Answer: Probability: 0%
Step-by-step explanation:
Hardy-Weinberg establishes that the genetic composition of a population remains in equilibrium as long as no natural selection or other factors act and no mutations occur. This means that the children of this couple will inherit the genes of the parents.
The woman is phenotypically normal with no family history of PKU, this mean that probably there are no affected (recessive) alleles in her family. In an autosomal recessive disorder, both copies of the gene in each cell are recessive. Therefore, her genotype will be AA with A being the dominant and normal allele. As for the Irish man, his sister does have PKU, which means her genotype is aa. So, she must have received a defective allele from each parent. Then the parents' genotypes are both Aa (heterozygous, only one allele affected as they are healthy). So, we know that the Irish man does not have the disease (he can't be aa), but he could be Aa (having inherited a normal allele from one parent, and an affected one from the other parent) or AA (having inherited both normal alleles from each parent).

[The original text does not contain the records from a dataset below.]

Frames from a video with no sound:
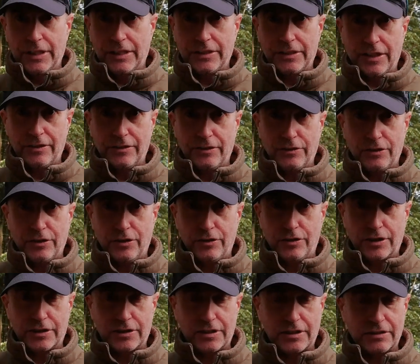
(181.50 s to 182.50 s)
I don't use
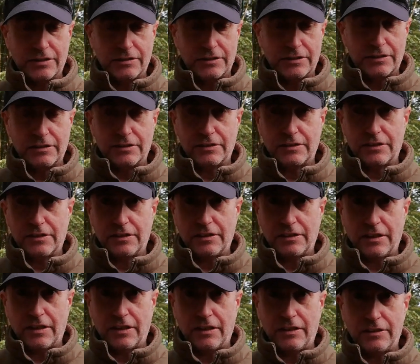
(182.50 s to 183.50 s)
this
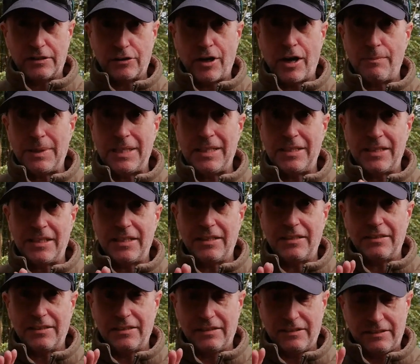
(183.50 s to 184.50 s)
strap is it
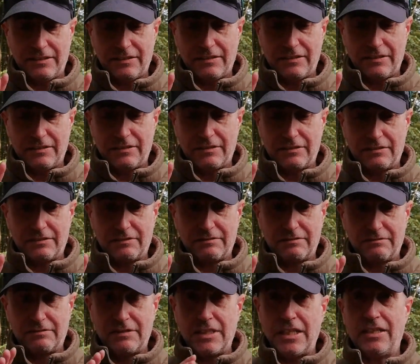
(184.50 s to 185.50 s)

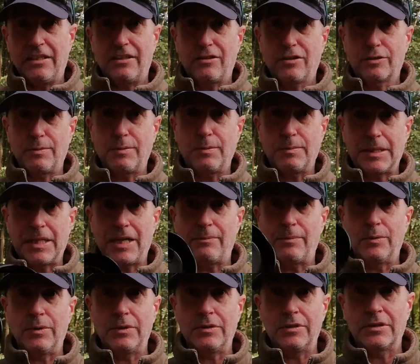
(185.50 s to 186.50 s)
nearly cost me my camera
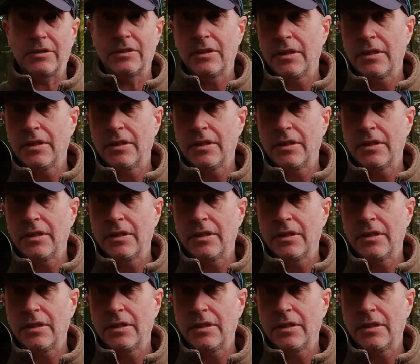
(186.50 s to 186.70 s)
once.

Then we have two possible punnetts square to do: AA (the Irish woman) and AA (he Irish man); or AA (woman) and Aa (man).
In the attached figure both punnetts squares are shown. The first punnett square (AA x AA) shows that 100% of the offspring will be AA (this means, the phenotypic ratio is also 100% not affected and non-carrier). The second punnett square (AA x Aa) shows that 50% will be AA (healthy and non-carrier) and 50% will be Aa (heterozygous, healthy and carrier) But since it is an autosomal recessive disease, a single affected allele is not enough to develop the disease. So in neither case is there a chance of having a child with PKU.